Saturday, May 26, 2007

home built a/c and other alternatives -- non peak electrical usage

Arwen posted in the comments on "fans & a/c" this cool homemade air conditioner that uses ice as the source of the "cool"

In a similar genre are evaporative cooling devices are called "swamp coolers" and misting devices like "cool zones" (You'll see them at football games spraying a mist of water on the players on the sidelines)

Here are my thoughts:

Indeed those certainly look like they'd keep you cooler than a fan (basically it's using ice as a source of coolness and running the cold via copper piping across the fan so that the air the fan is circulating is cold).

However, where does the ice come from? The cost of the electricity to generate the ice has to be figured in to account. Ice is quite expensive to make or buy, and you lose a fair amount to melting in the cooler and inefficient heat transfer.
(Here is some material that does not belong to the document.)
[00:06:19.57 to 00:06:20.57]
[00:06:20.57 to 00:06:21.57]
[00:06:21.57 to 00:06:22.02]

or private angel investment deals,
So while you may have a free source of ice, some power plant somewhere is powering the compressor used to create that ice.
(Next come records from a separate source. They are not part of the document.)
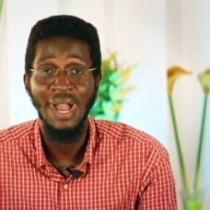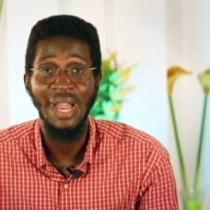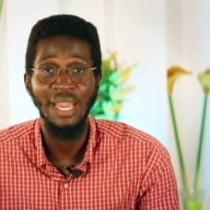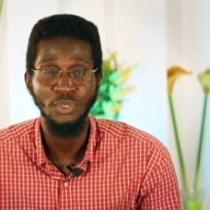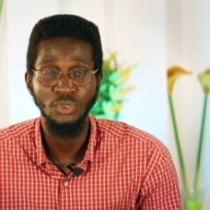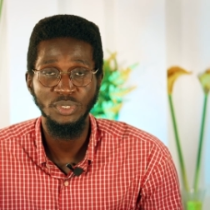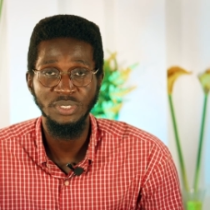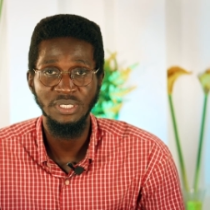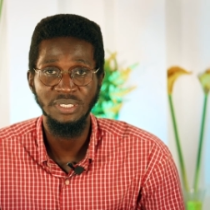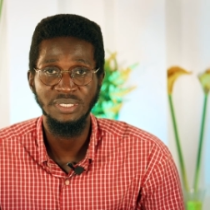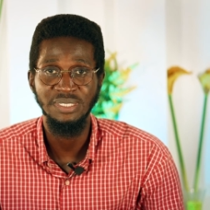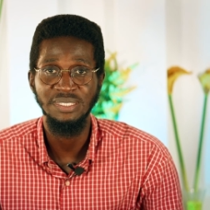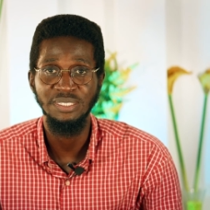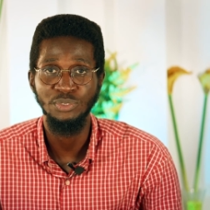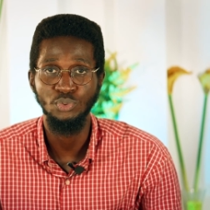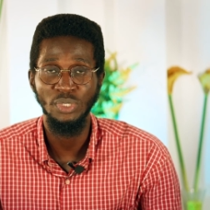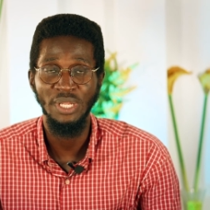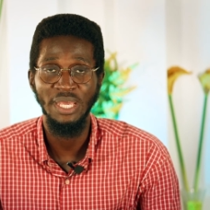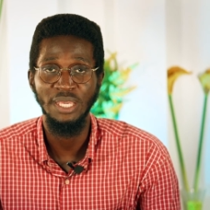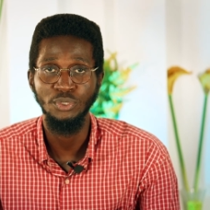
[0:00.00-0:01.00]
I used it,
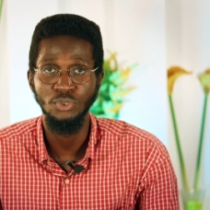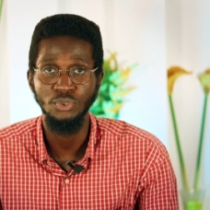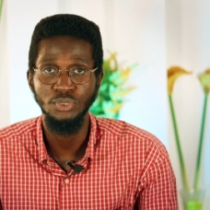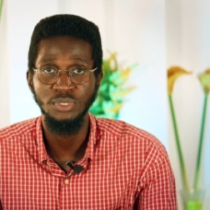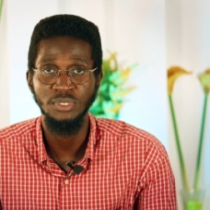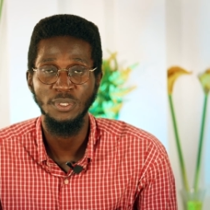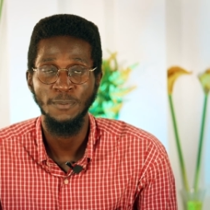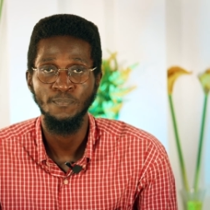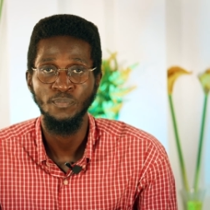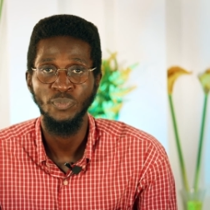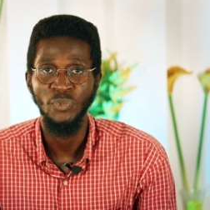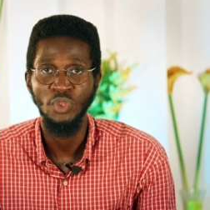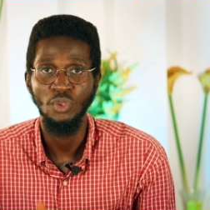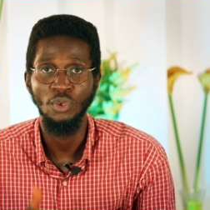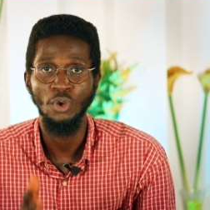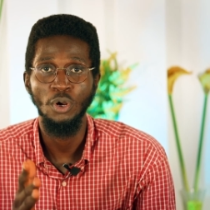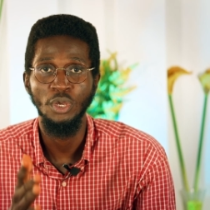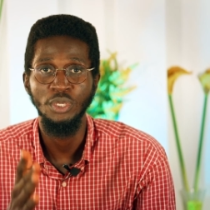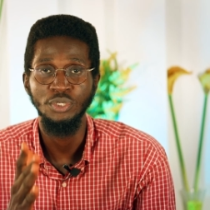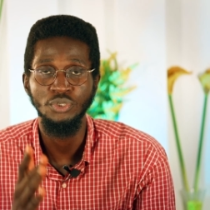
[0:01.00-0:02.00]
is what I used.
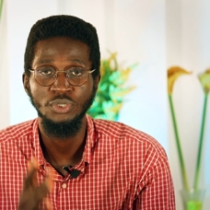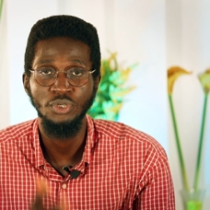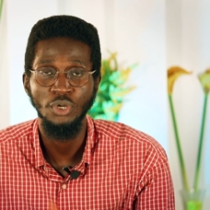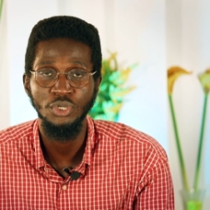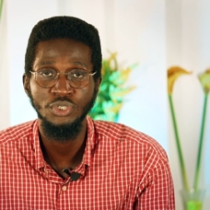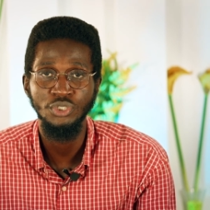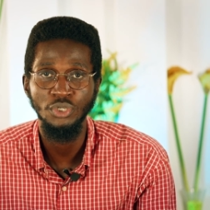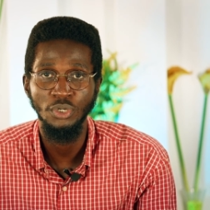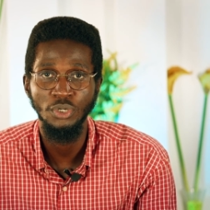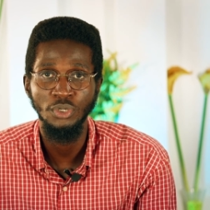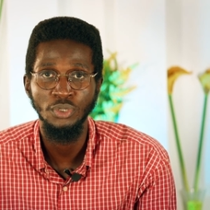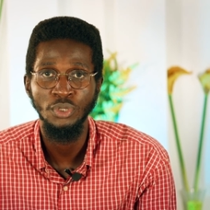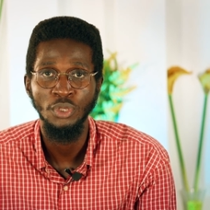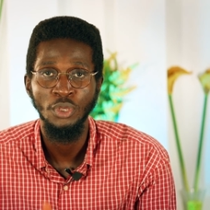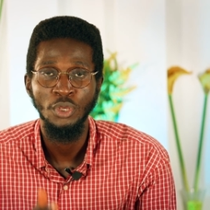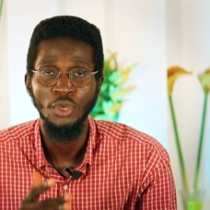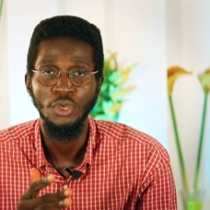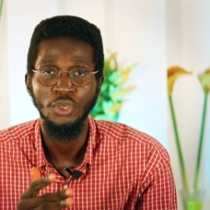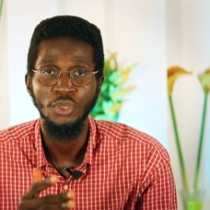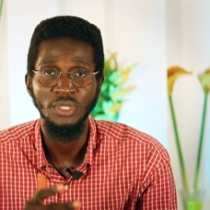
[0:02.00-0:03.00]
Your introduction,
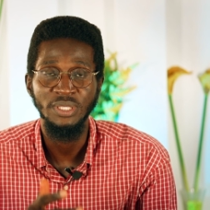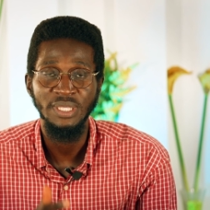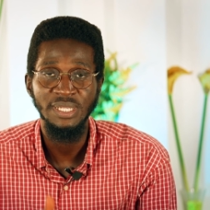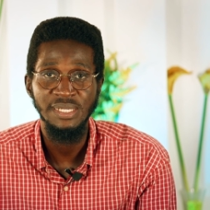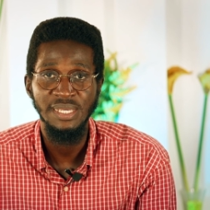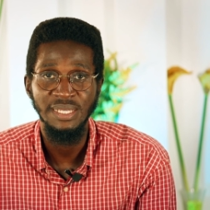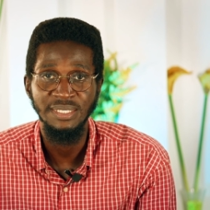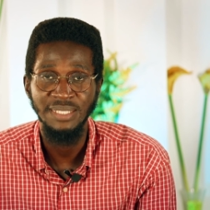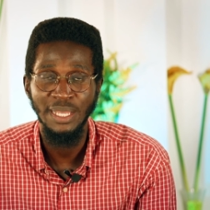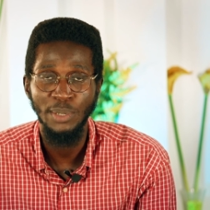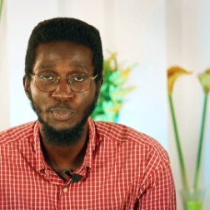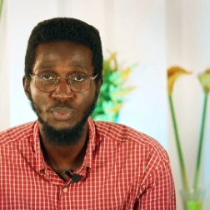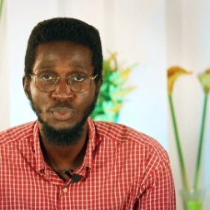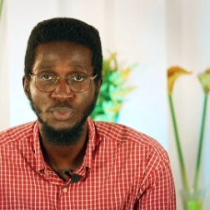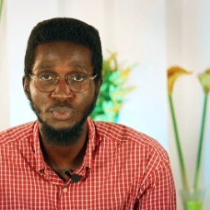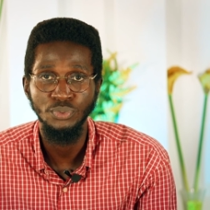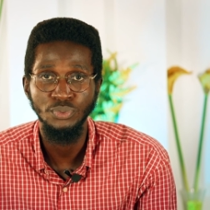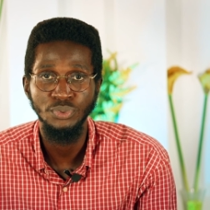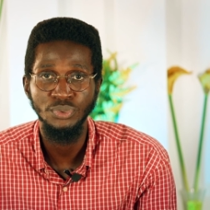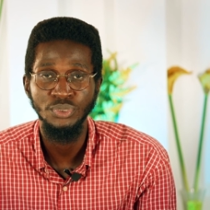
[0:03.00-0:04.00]
your three
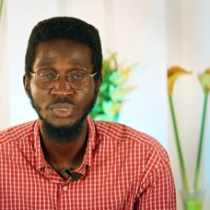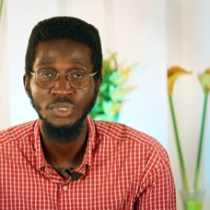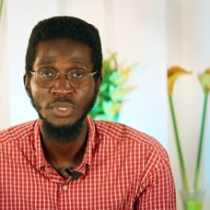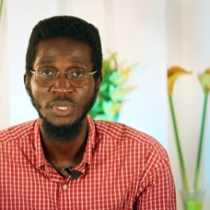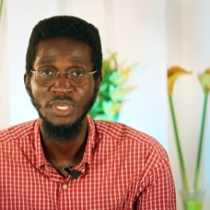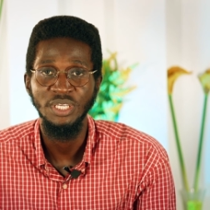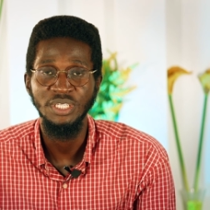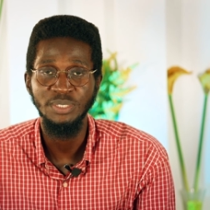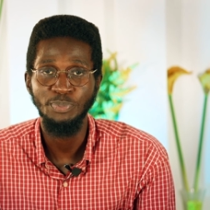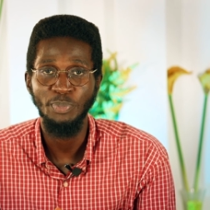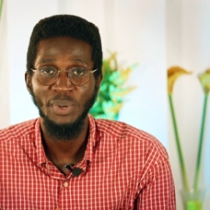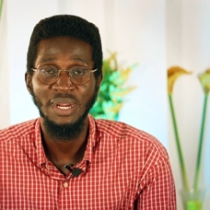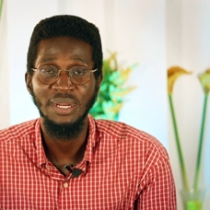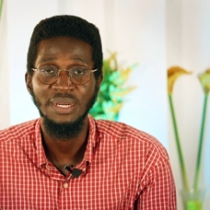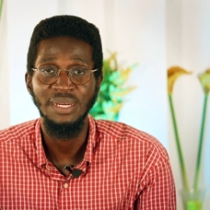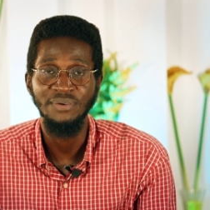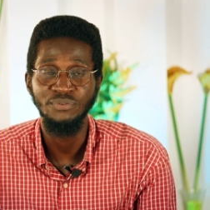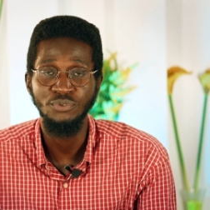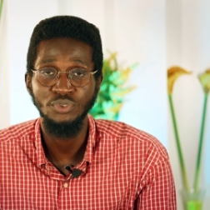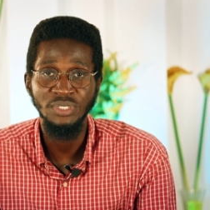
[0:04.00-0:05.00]
examples, each
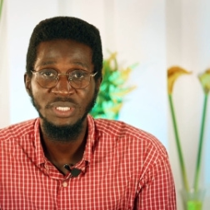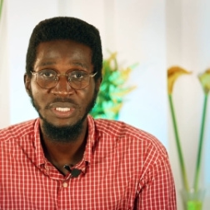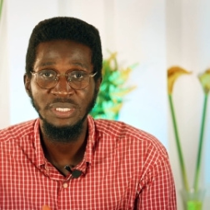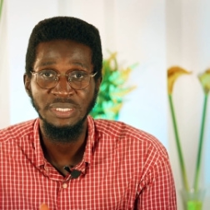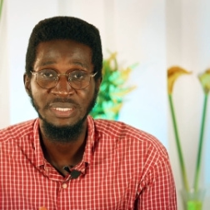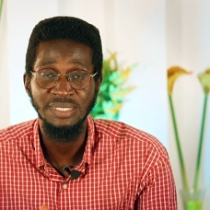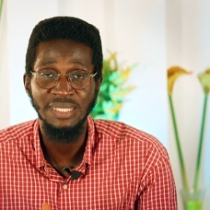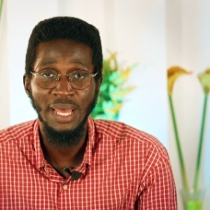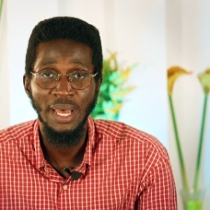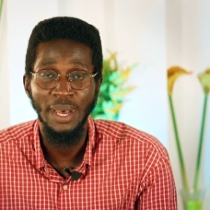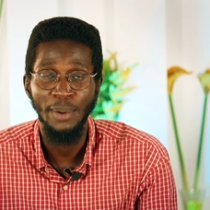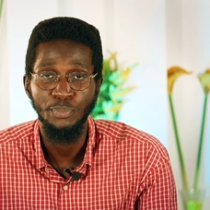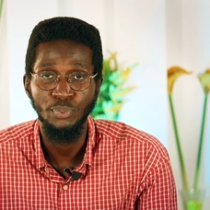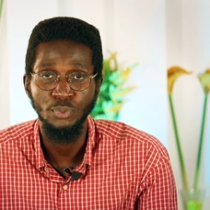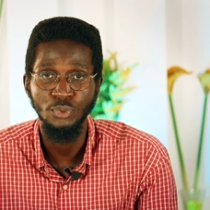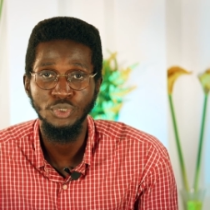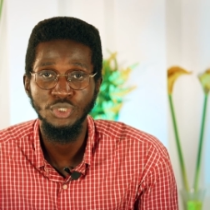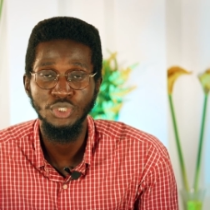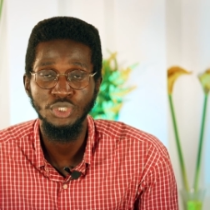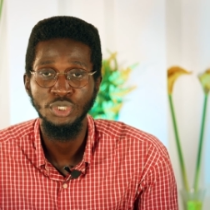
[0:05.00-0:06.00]
paragraph, using the STAR
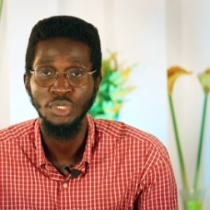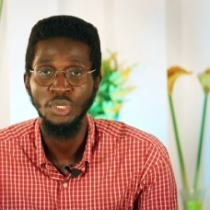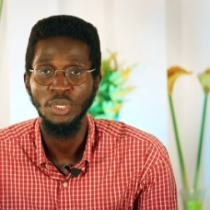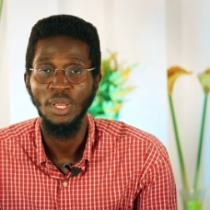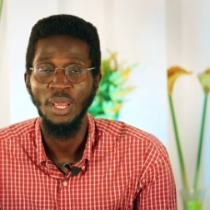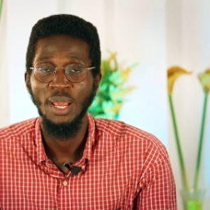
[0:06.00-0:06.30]
approach,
However, on the plus side, very few materials were used to build this "a/c" system so you aren't wasting a buch of resources building a fancy compressor motor for an a/c unit. Also, the ice can be generated at night, when power plants that run all the time (like hydroelectric or nuclear) are producing energy that may not be being used. If you pay your electricity bill on a time dependent basis this can save you a lot of money to shift your electricity use to night time. There are commercial a/c systems that are being built to take advantage of this. They will generate "cool" at night and store it in some form of ice or cold store and then blow air over it during the day. See more at cnet from may 2007 Throwing cold water on energy-hog air conditioners
from 2006 Ice-powered air-conditioner could cut costs

Will all this non peak electricity evaporate as more and more people get time based billing and start using products like this? There's talk of charging plug in hybrid cars at night for the same benefit. Also schemes exist like compressing air in to caves at night and releasing the pressure during the day to generate power (by shifting power from night to day). But the fact of the matter is that most of our power comes from coal and fossil fuels. Which go away whenever they are burned day or night. So if our power plant is one of those, we need to use the most efficient cooling methods rather than shifting the electricity use somewhere else.

Also perhaps the biggest take away point from the instructables is that you are cooling your immediate area, not the whole room. Bingo! That's going to save a huge amount of energy even if the method is slightly inefficient.

What do other people think?
If you don't have night time electricity going to waste that can be used to generate the ice, how efficient is ice creation vs. a home a/c system?